Tagged pointer

Last updated

In computer science, a tagged pointer is a pointer (concretely a memory address) with additional data associated with it, such as an indirection bit or reference count. This additional data is often "folded" into the pointer, meaning stored inline in the data representing the address, taking advantage of certain properties of memory addressing. The name comes from "tagged architecture" systems, which reserved bits at the hardware level to indicate the significance of each word; the additional data is called a "tag" or "tags", though strictly speaking "tag" refers to data specifying a type, not other data; however, the usage "tagged pointer" is ubiquitous.

Contents

Folding tags into the pointer

There are various techniques for folding tags into a pointer. [1] [ unreliable source? ]

Most architectures are byte-addressable (the smallest addressable unit is a byte), but certain types of data will often be aligned to the size of the data, often a word or multiple thereof. This discrepancy leaves a few of the least significant bits of the pointer unused, which can be used for tags – most often as a bit field (each bit a separate tag) – as long as code that uses the pointer masks out these bits before accessing memory. E.g., on a 32-bit architecture (for both addresses and word size), a word is 32 bits = 4 bytes, so word-aligned addresses are always a multiple of 4, hence end in 00, leaving the last 2 bits available; while on a 64-bit architecture, a word is 64 bits = 8 bytes, so word-aligned addresses end in 000, leaving the last 3 bits available. In cases where data is aligned at a multiple of word size, further bits are available. In case of word-addressable architectures, word-aligned data does not leave any bits available, as there is no discrepancy between alignment and addressing, but data aligned at a multiple of word size does.
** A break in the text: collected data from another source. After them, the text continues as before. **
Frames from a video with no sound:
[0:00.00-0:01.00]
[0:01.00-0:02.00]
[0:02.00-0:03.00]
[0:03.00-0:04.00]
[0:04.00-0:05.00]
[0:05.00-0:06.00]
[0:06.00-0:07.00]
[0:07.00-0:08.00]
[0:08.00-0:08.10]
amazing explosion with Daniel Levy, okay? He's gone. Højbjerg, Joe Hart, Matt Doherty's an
Conversely, in some operating systems, virtual addresses are narrower than the overall architecture width, which leaves the most significant bits available for tags; this can be combined with the previous technique in case of aligned addresses. This is particularly the case on 64-bit architectures, as 64 bits of address space are far above the data requirements of all but the largest applications, and thus many practical 64-bit processors have narrower addresses. Note that the virtual address width may be narrower than the physical address width, which in turn may be narrower than the architecture width; for tagging of pointers in user space, the virtual address space provided by the operating system (in turn provided by the memory management unit) is the relevant width. In fact, some processors specifically forbid use of such tagged pointers at the processor level, notably x86-64, which requires the use of canonical form addresses by the operating system, with most significant bits all 0s or all 1s.
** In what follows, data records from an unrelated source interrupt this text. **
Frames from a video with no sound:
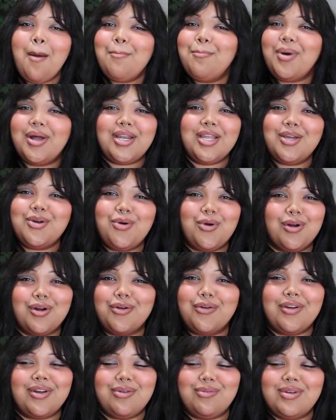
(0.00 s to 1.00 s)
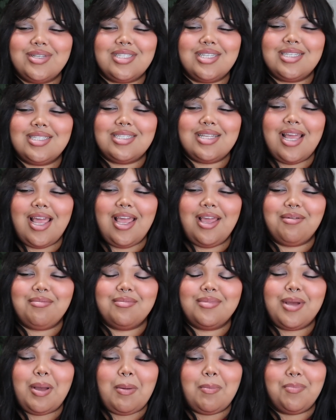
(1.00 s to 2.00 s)
Bunny Corcoran was his
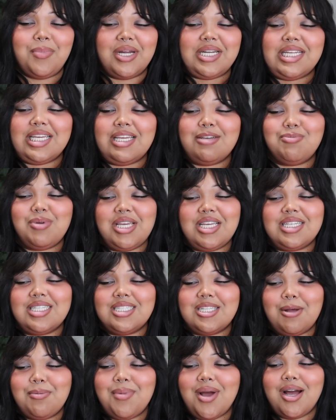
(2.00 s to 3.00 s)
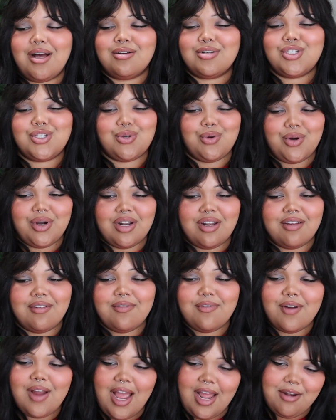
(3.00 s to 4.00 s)
name. Bunny being somehow short
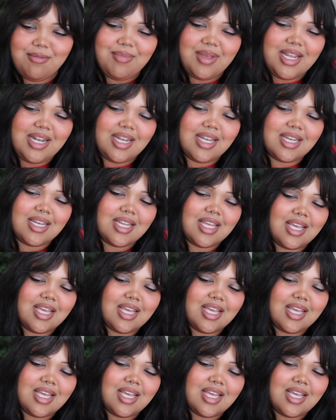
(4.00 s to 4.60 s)
for Edmund.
Lastly, the virtual memory system in most modern operating systems reserves a block of logical memory around address 0 as unusable. This means that, for example, a pointer to 0 is never a valid pointer and can be used as a special null pointer value. Unlike the previously mentioned techniques, this only allows a single special pointer value, not extra data for pointers generally.

Examples

One of the earliest examples of hardware support for tagged pointers in a commercial platform was the IBM System/38. [2] IBM later added tagged pointer support to the PowerPC architecture to support the IBM i operating system, which is an evolution of the System/38 platform. [3]

A significant example of the use of tagged pointers is the Objective-C runtime on iOS 7 on ARM64, notably used on the iPhone 5S. In iOS 7, virtual addresses only contain 33 bits of address information but are 64-bits long leaving 31 bits for tags. Objective-C class pointers are 8-byte aligned freeing up an additional 3 bits of address space, and the tag fields are used for many purposes, such as storing a reference count and whether the object has a destructor. [4] [5]
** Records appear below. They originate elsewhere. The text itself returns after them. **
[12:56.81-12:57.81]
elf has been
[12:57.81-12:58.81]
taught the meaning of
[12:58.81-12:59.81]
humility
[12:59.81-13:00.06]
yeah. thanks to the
Early versions of MacOS used tagged addresses called Handles to store references to data objects. The high bits of the address indicated whether the data object was locked, purgeable, and/or originated from a resource file, respectively. This caused compatibility problems when MacOS addressing advanced from 24 bits to 32 bits in System 7. [6]

Null versus aligned pointer

Use of zero to represent a null pointer is extremely common, with many programming languages (such as Ada) explicitly relying on this behavior. In theory, other values in an operating system-reserved block of logical memory could be used to tag conditions other than a null pointer, but these uses appear to be rare, perhaps because they are at best non-portable. It is generally accepted practice in software design that if a special pointer value distinct from null (such as a sentinel in certain data structures) is needed, the programmer should explicitly provide for it.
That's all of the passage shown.